The Kinmen Agreement was signed by the Red Cross from both sides of the Taiwan Strait on the Kinmen islets on Sept. 12, 1990. Representatives discussed the thorny issue of repatriating criminals, smugglers or fugitives under the spirit of humanity and practicality.
“This was the first time authorities on both sides of the Taiwan Strait openly resolved problems in a peaceful manner,” Ma said in his weekly video address.
“It set the model of cross-strait negotiations: seeking common ground while reserving differences,” he said.
In the video, Ma conversed with Red Cross Society of the Republic of China head C.V. Chen (陳長文) to mark the 20th anniversary of the accord.

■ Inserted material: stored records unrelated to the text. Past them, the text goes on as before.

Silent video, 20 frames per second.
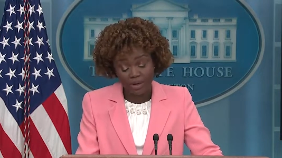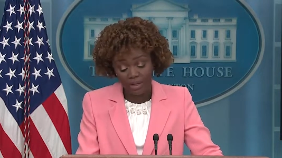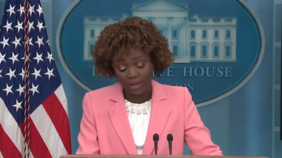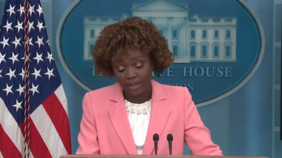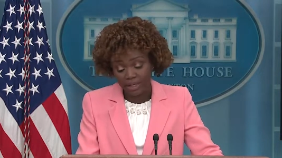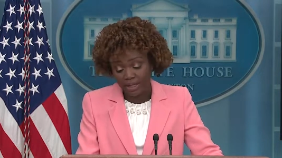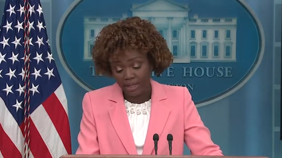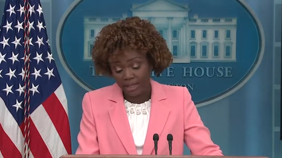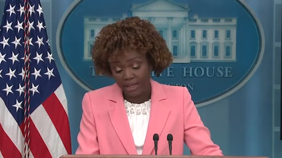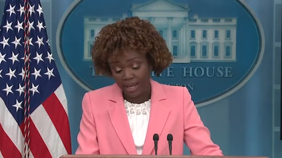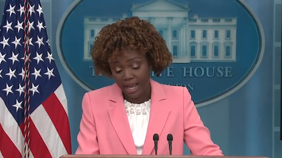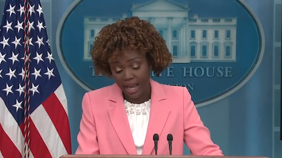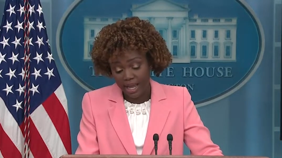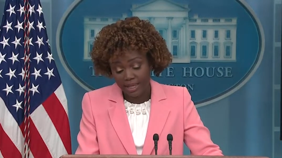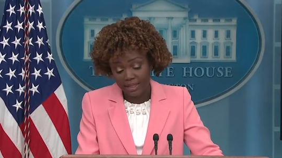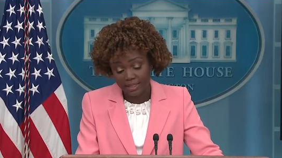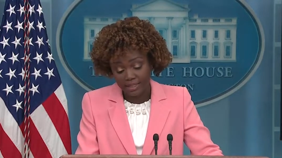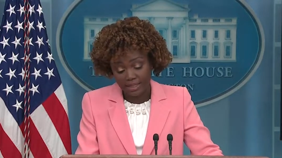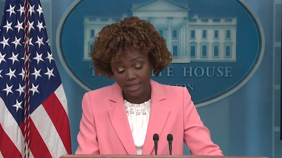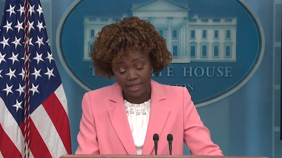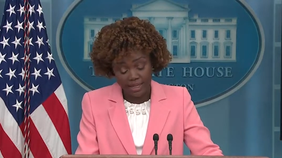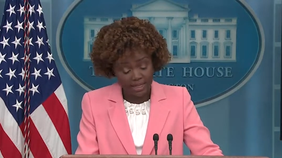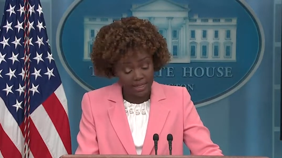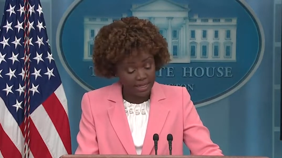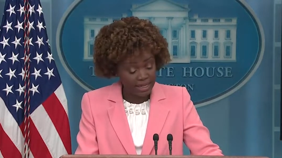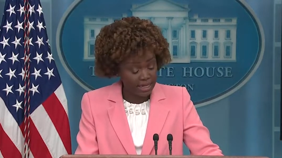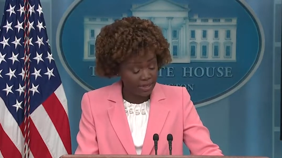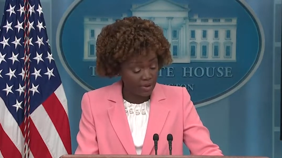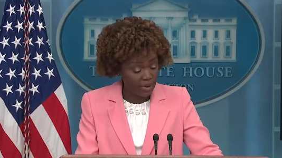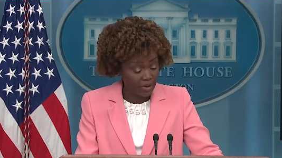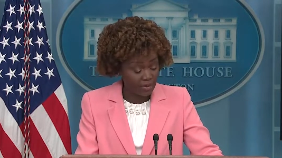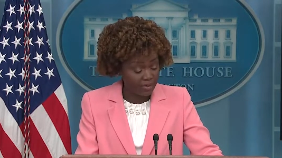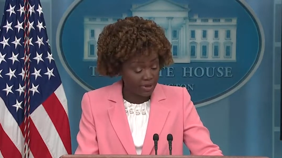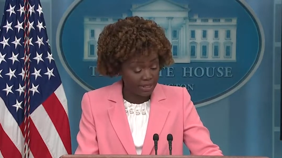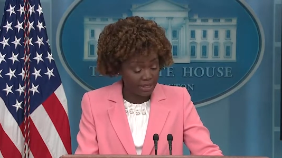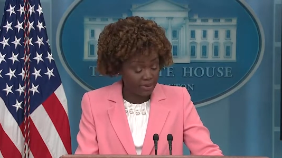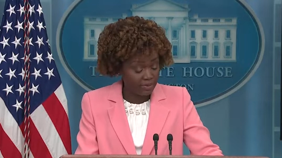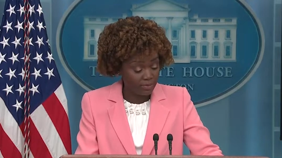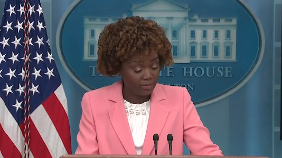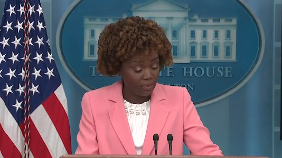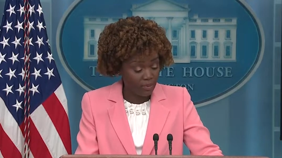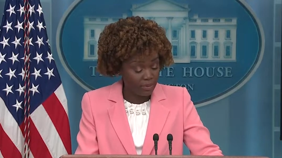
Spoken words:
He had already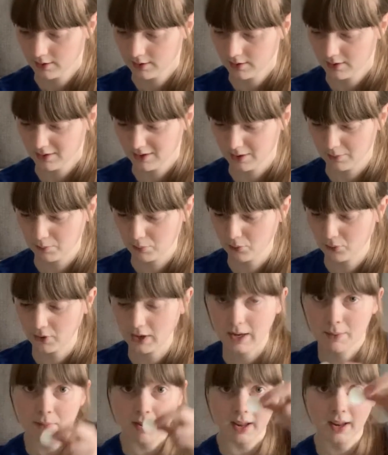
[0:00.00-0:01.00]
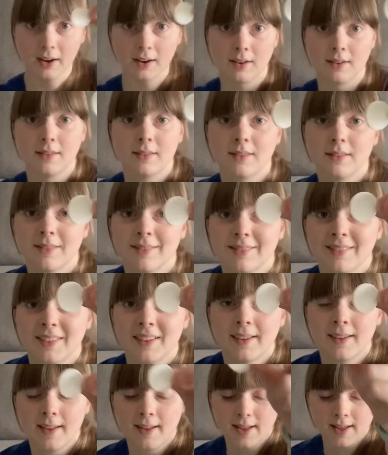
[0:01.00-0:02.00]
They're pretty big.
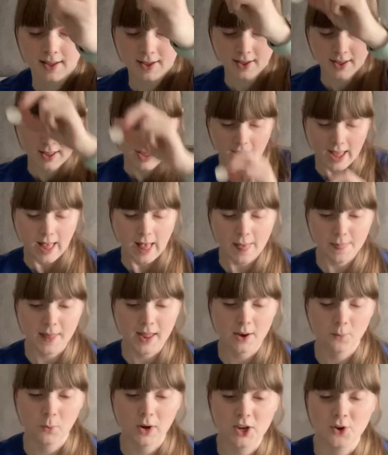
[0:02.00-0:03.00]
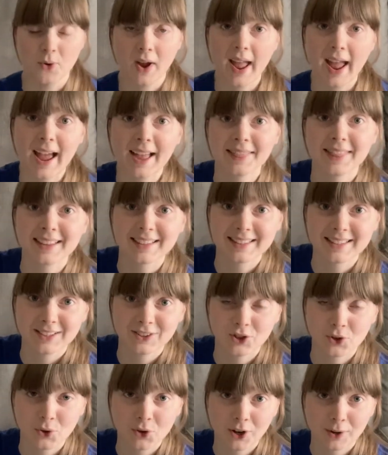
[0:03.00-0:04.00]
And then when you add this
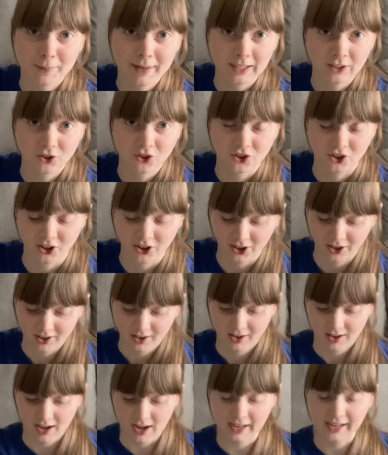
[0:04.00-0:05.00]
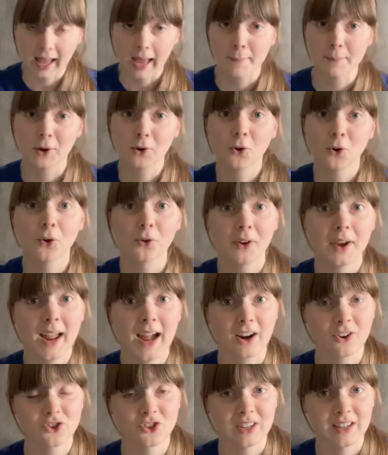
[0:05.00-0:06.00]
into your mixture, a chemical
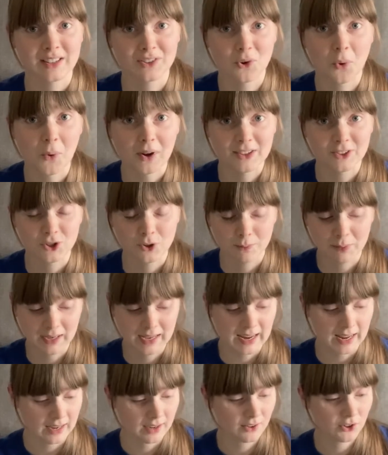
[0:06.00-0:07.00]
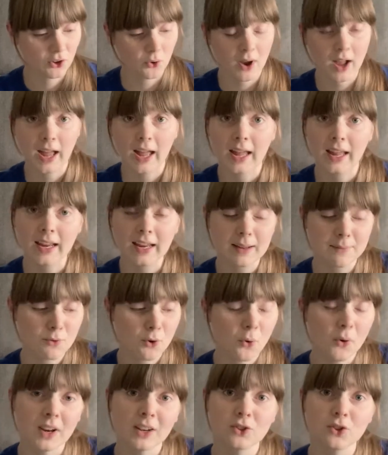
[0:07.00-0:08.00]
reaction is going to begin. So I am
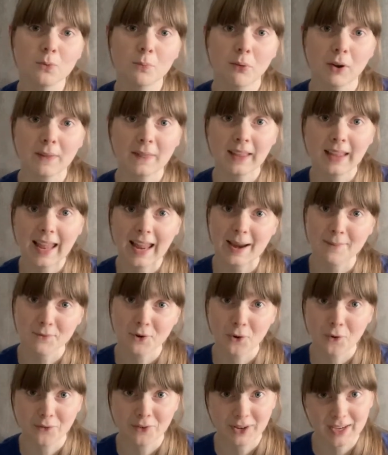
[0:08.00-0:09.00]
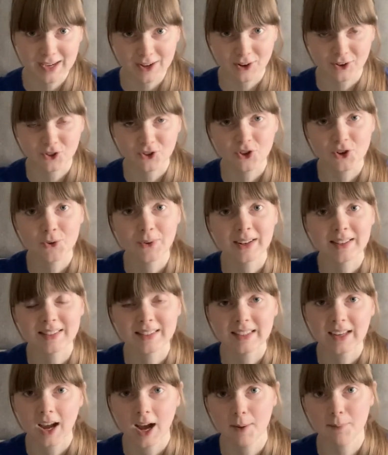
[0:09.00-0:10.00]
going to bring the camera over here so you can
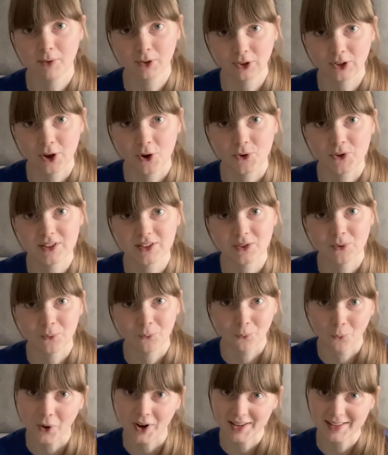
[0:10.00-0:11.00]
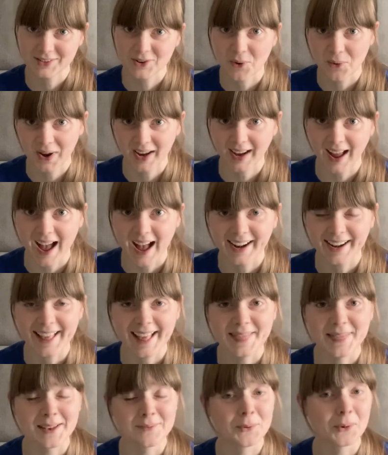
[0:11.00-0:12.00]
see up close what is going on,
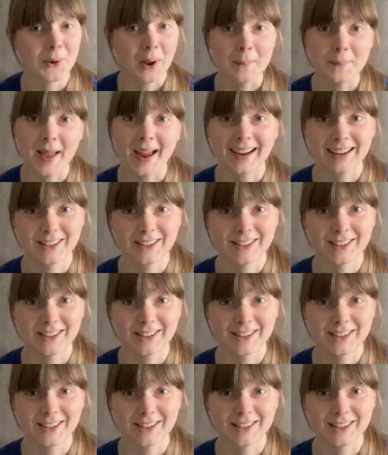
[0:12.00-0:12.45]
and then we'll come back and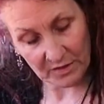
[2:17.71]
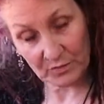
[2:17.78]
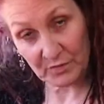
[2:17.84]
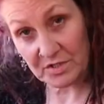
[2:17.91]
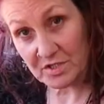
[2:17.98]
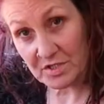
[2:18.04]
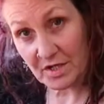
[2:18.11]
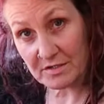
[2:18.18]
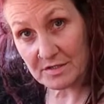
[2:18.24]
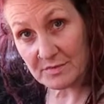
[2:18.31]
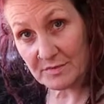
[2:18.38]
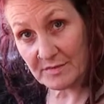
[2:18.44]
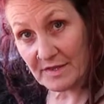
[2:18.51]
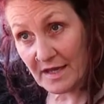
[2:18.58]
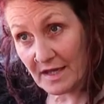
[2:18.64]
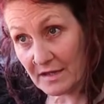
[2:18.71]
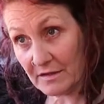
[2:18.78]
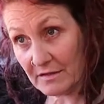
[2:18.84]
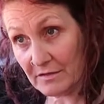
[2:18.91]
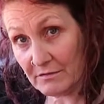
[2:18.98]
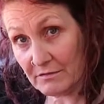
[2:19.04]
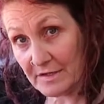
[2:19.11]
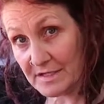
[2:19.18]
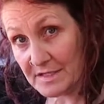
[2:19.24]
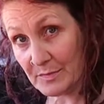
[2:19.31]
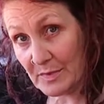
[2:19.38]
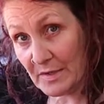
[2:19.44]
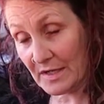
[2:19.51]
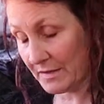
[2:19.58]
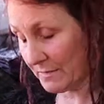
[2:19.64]
which goes with that
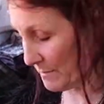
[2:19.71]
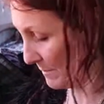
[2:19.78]
recipe.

Chen said once the main direction of bilateral negotiations was set, the rest was easy.
If there were any difficulties when the two sides inked the 1990 agreement, Chen recalled there were two technical problems both sides needed to iron out.
First was the title of the signatories, he said, and the two sides decided to steer clear of politically sensitive terms such as the Republic of China or People’s Republic of China.
“Had we dwelled on that issue, we would not have accomplished anything,” he said.
Second was the year appearing on the pact, he said. Chen said the two sides decided that Taiwan used the Republic of China calendar year, while China used the Gregorian calendar.
Ma recognized both sides for making efforts to “face reality, shelve disputes and create a win-win scenario.”
He added he was glad that such a model continues to be used today and cited the ECFA as the most recent example.